#005-第5話「月と地球の関係」

「そうだね、きっと」


 リオが肯いた。俺は天井を見上げたままだ。


「そん時にさ、何も言わなかったら、なんかずるい気がするんだ。俺の答えを、俺の考えを、放棄してる気がして。それにさ、『そうだね』なんて俺には言えない。たとえそれが事実だとしても」


 はぁ。


 溜息が出た。


「だから、『そんなことないよ』って。そう言うことしかできない」

「多分ね、お姉さん、そんな迷いとか全部分かってると思うよ」

「うん。俺なんかがいくら考えたって、姉ちゃんの考えには及ばないし」


 俺は視線を落とし、リオの頭を軽く撫でた。リオは俺をじっと見ていた。


「でもさ」


 俺はリオの頬に触れた。少しひんやりとして、そして貼り付いてくるような肌だった。


「たとえ見抜かれていたって、予定調和みたいなものだったとしたって、俺は『そんなことないよ』って言うと思う。俺たちはきっとわかってる。少しずつこうして距離を取っていかなきゃならないってこと。だから、嘘でも、なんでも、そうやって誤魔化してでも、気付かない振りをしてでも、緩やかに離れていかなきゃ」

「ハルくん」


 リオは俺の顔に両手を伸ばしてきた。「お姉さんに聞いたんだけど」――その指先が俺に触れた。


「月と地球って、少しずつ離れていってるんだって」

「そうなの?」

「一年で三センチとか四センチとか。

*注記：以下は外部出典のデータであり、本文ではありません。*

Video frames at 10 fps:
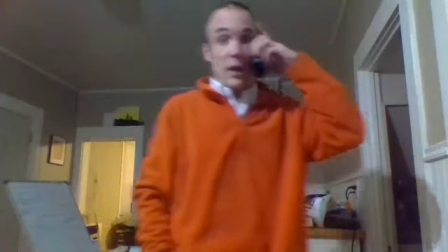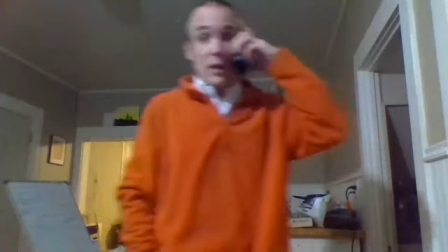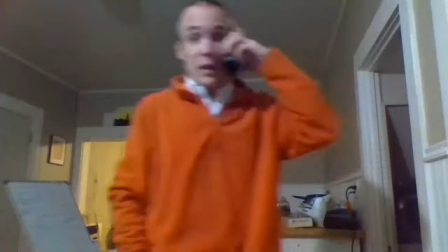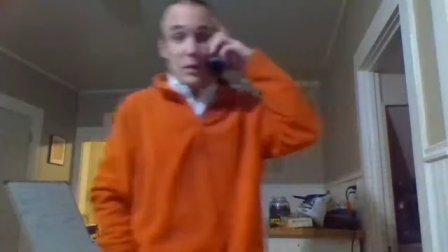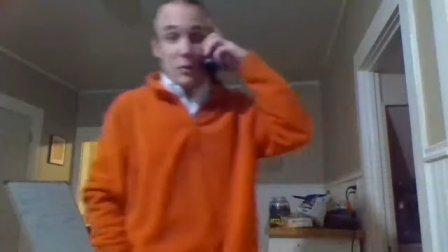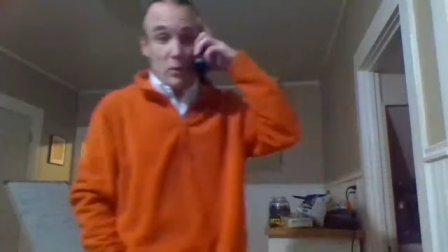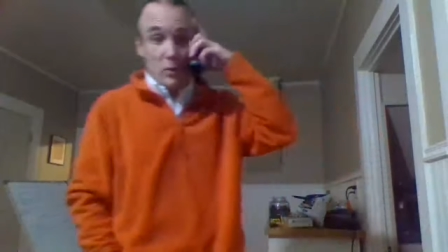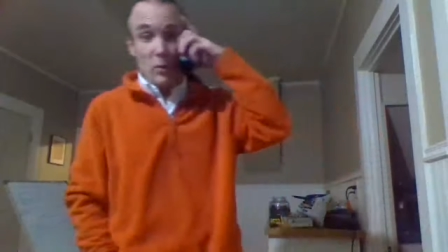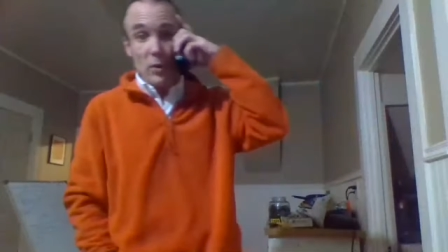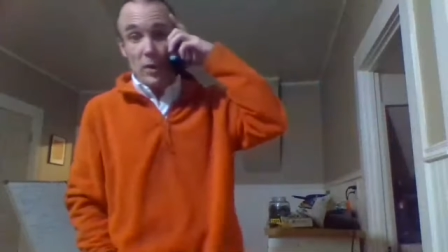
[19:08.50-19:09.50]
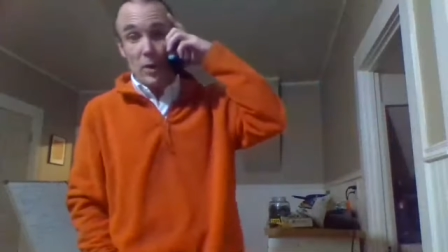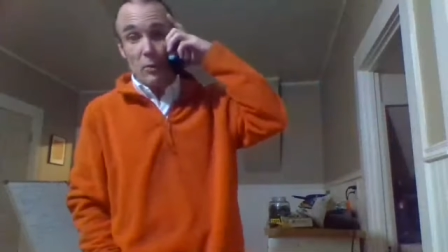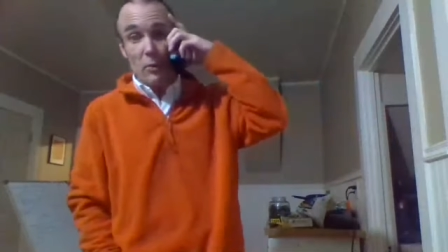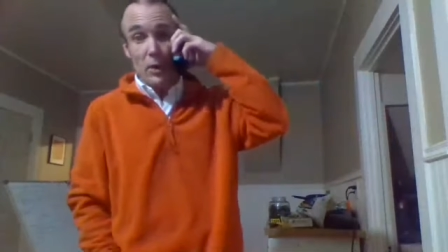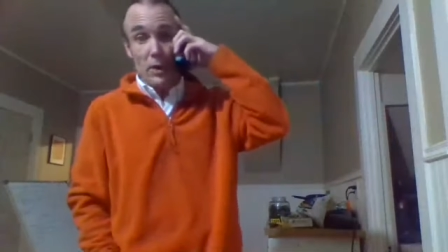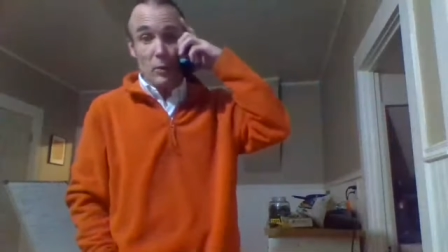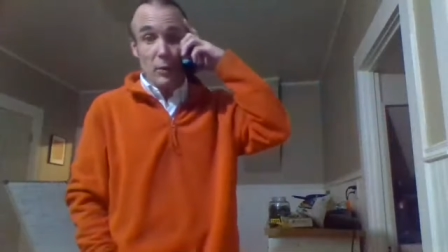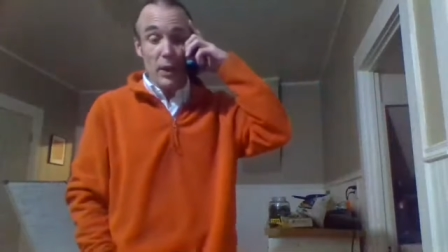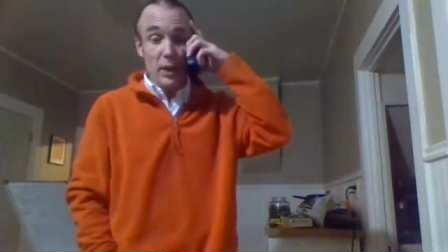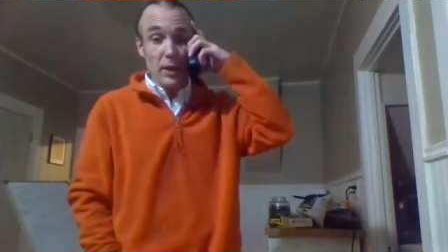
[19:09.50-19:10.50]
think we're working really
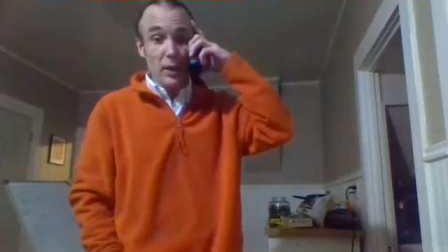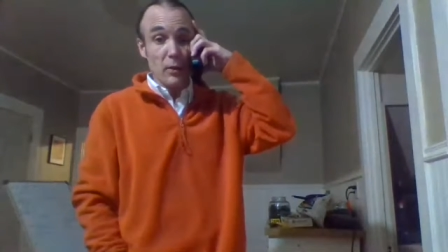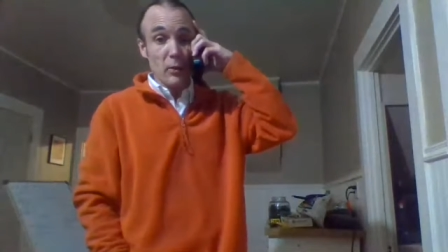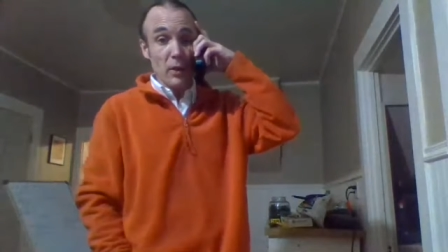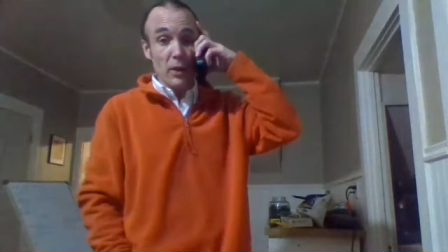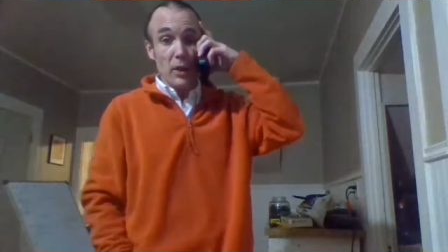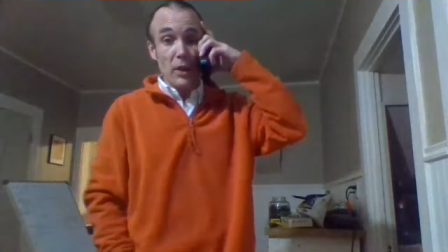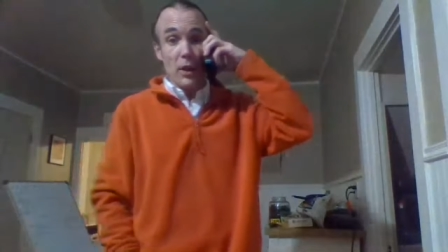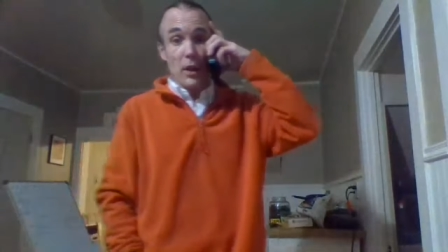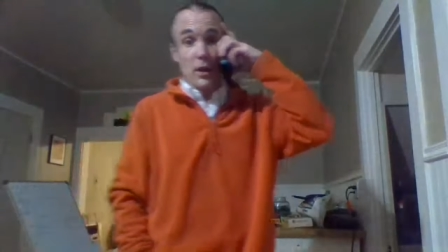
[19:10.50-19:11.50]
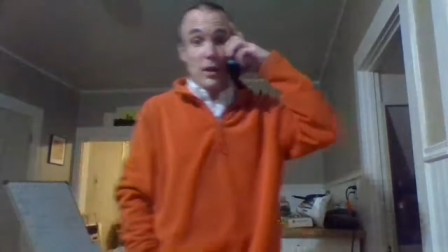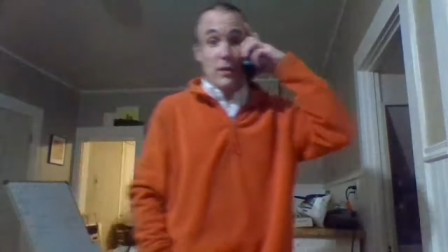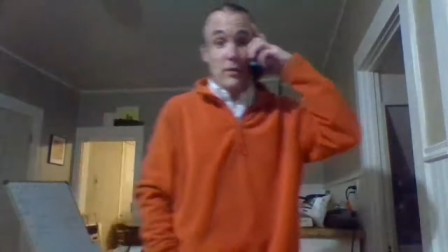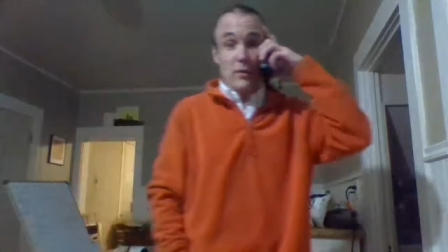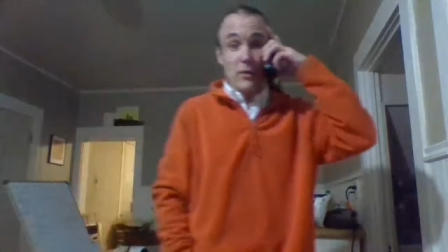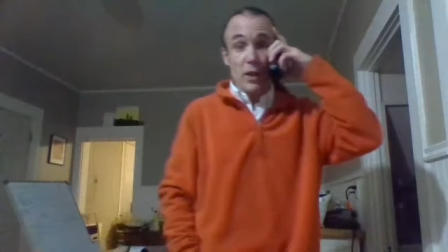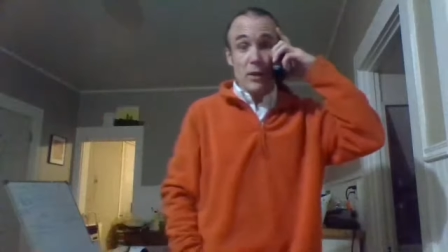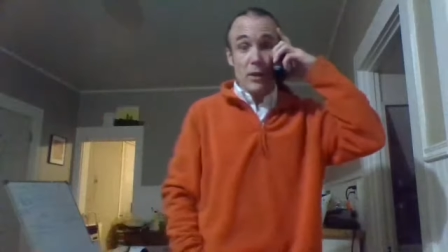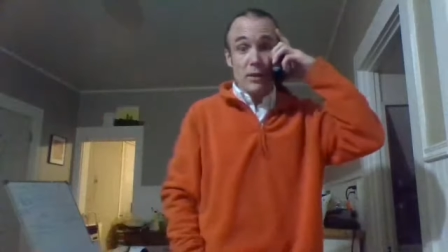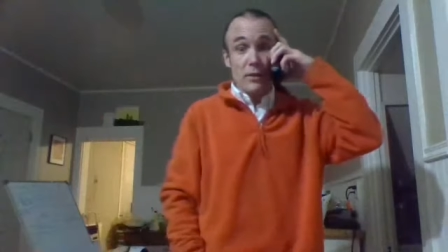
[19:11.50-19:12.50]
well here with the nothings and
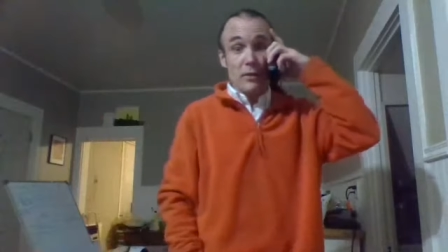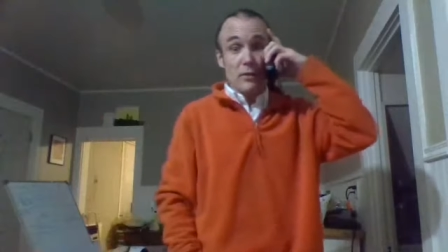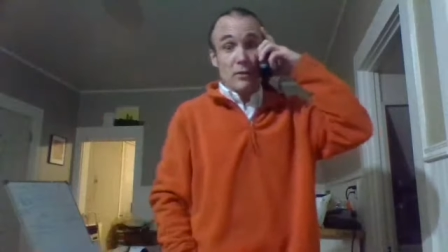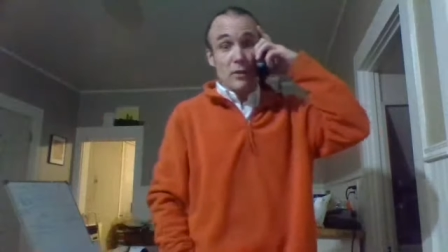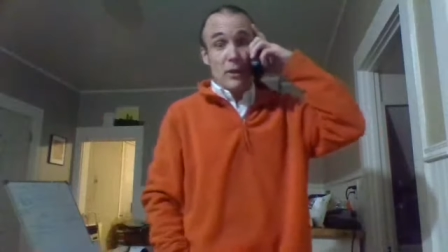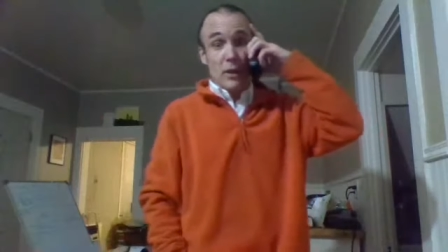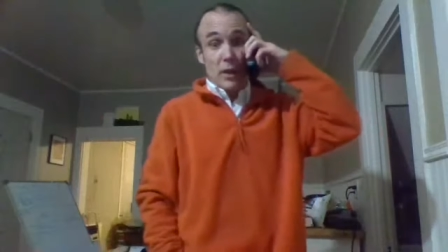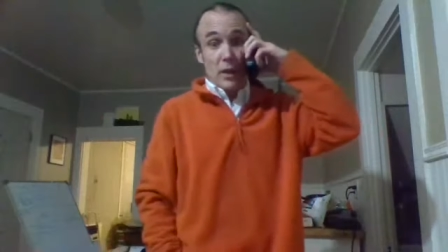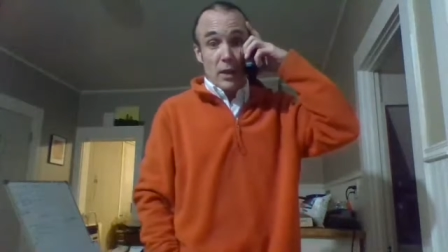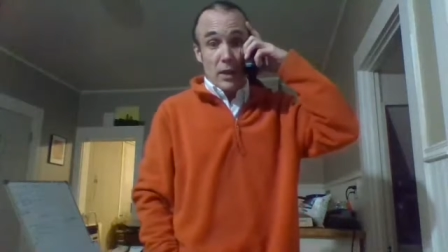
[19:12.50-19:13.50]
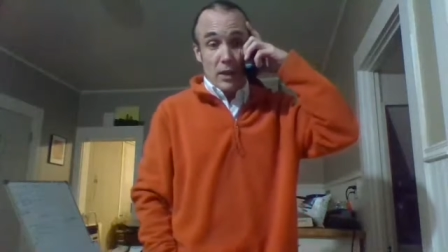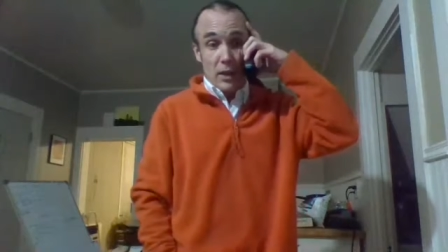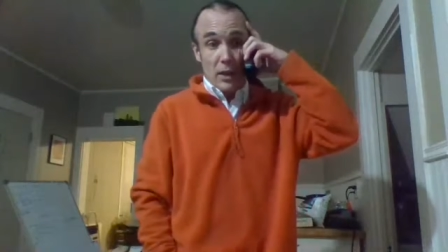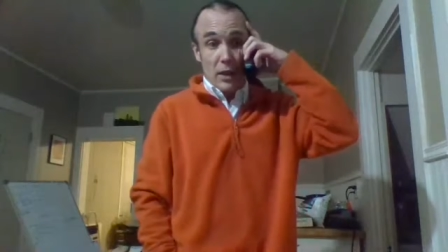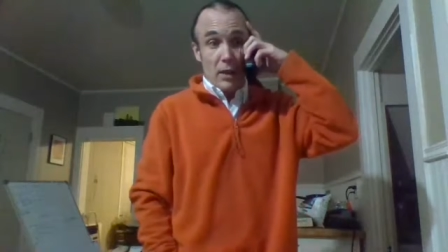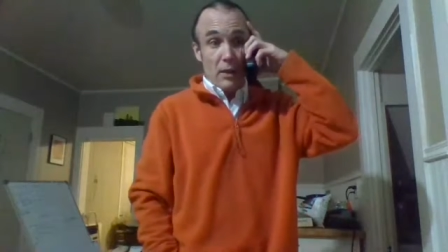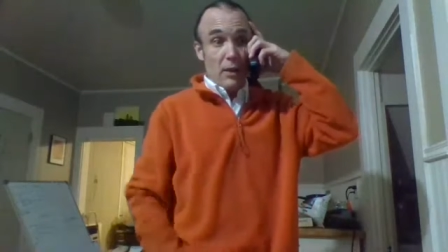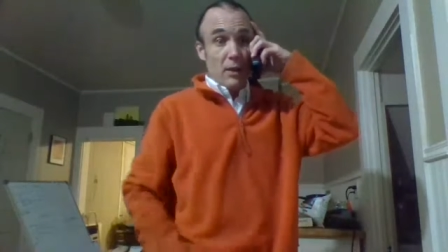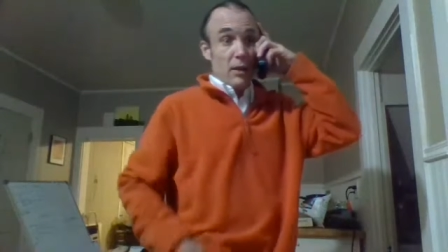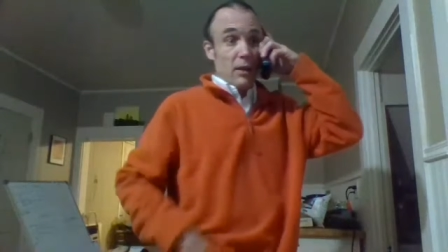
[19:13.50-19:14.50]
nothings of uh,
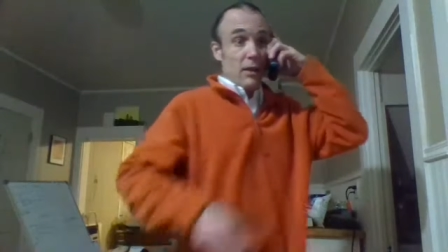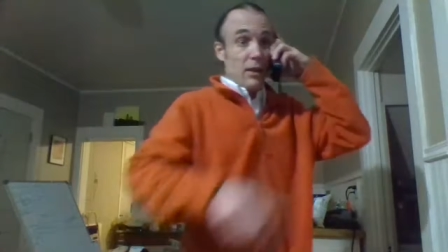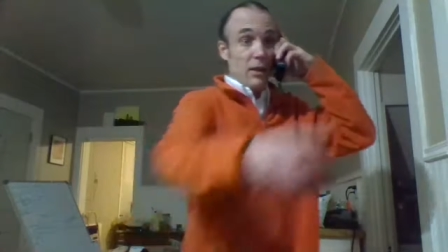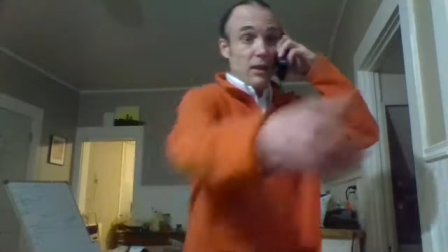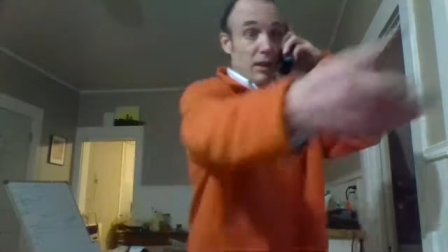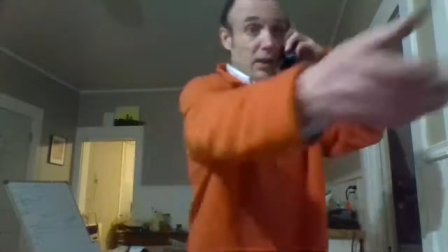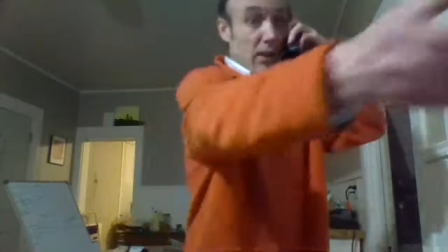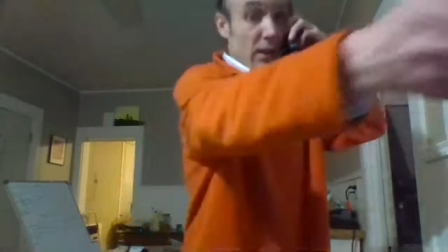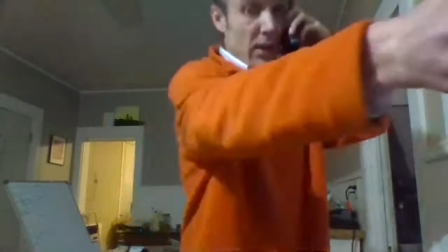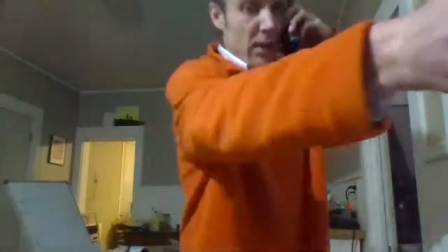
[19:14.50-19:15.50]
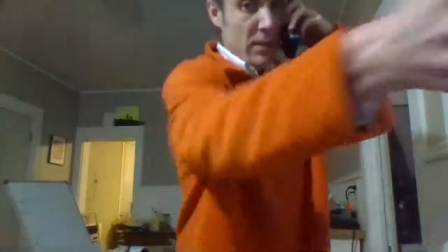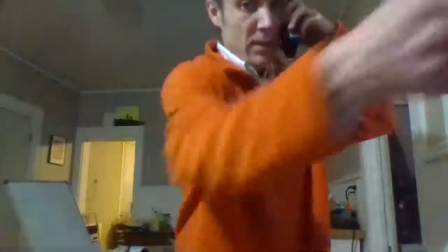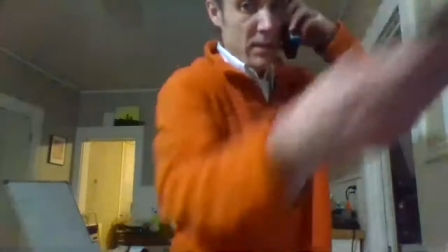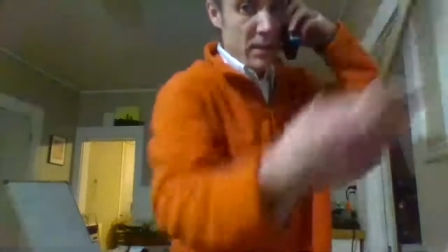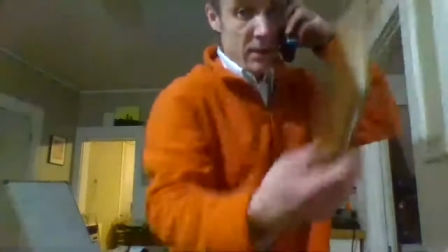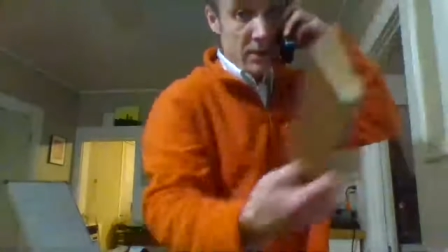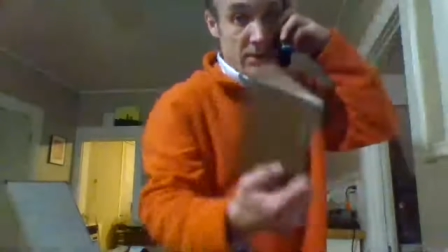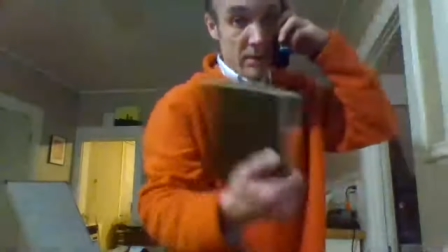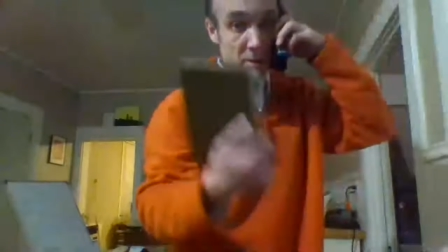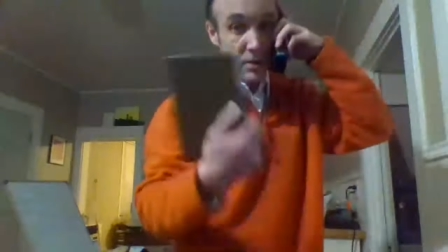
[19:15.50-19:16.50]
this
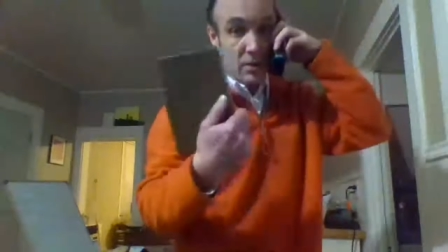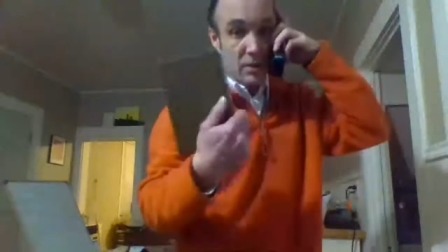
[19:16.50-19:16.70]
is,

わずかな距離だけど、ちょっとずつ確実に遠くなっているの」


 月と地球の距離を考えたら、それはほんの僅かな距離のはずだ。


「だから、月も地球も永遠に在り続けるとしても、いつかは互いに見えなくなってしまうんだ」


 リオは言う。


「ねぇ、ハルくん」

「うん?」

「月と地球は、お互いに影響を及ぼしあっていることは知ってるよね」

「潮の干満とか、そういうの?」

「それもある。でも、お姉さんによると、地球の自転の安定性にも一役買っているんだって。今の二十三.四度の地軸の傾きを維持できているのは、月のおかげなんだよ」


 そうだったのか。


「月が遠ざかっていくに連れて、地球の地軸はブレブレになっていって、当然今のままじゃいられなくなる。月が完全になくなっちゃうと、地球は今の何倍ものスピードでふらふらと回り始めて、もうどうにもならなくなる」


 リオが言いたいことはわかった。俺と姉を、地球と月との関係に見立てているのだ。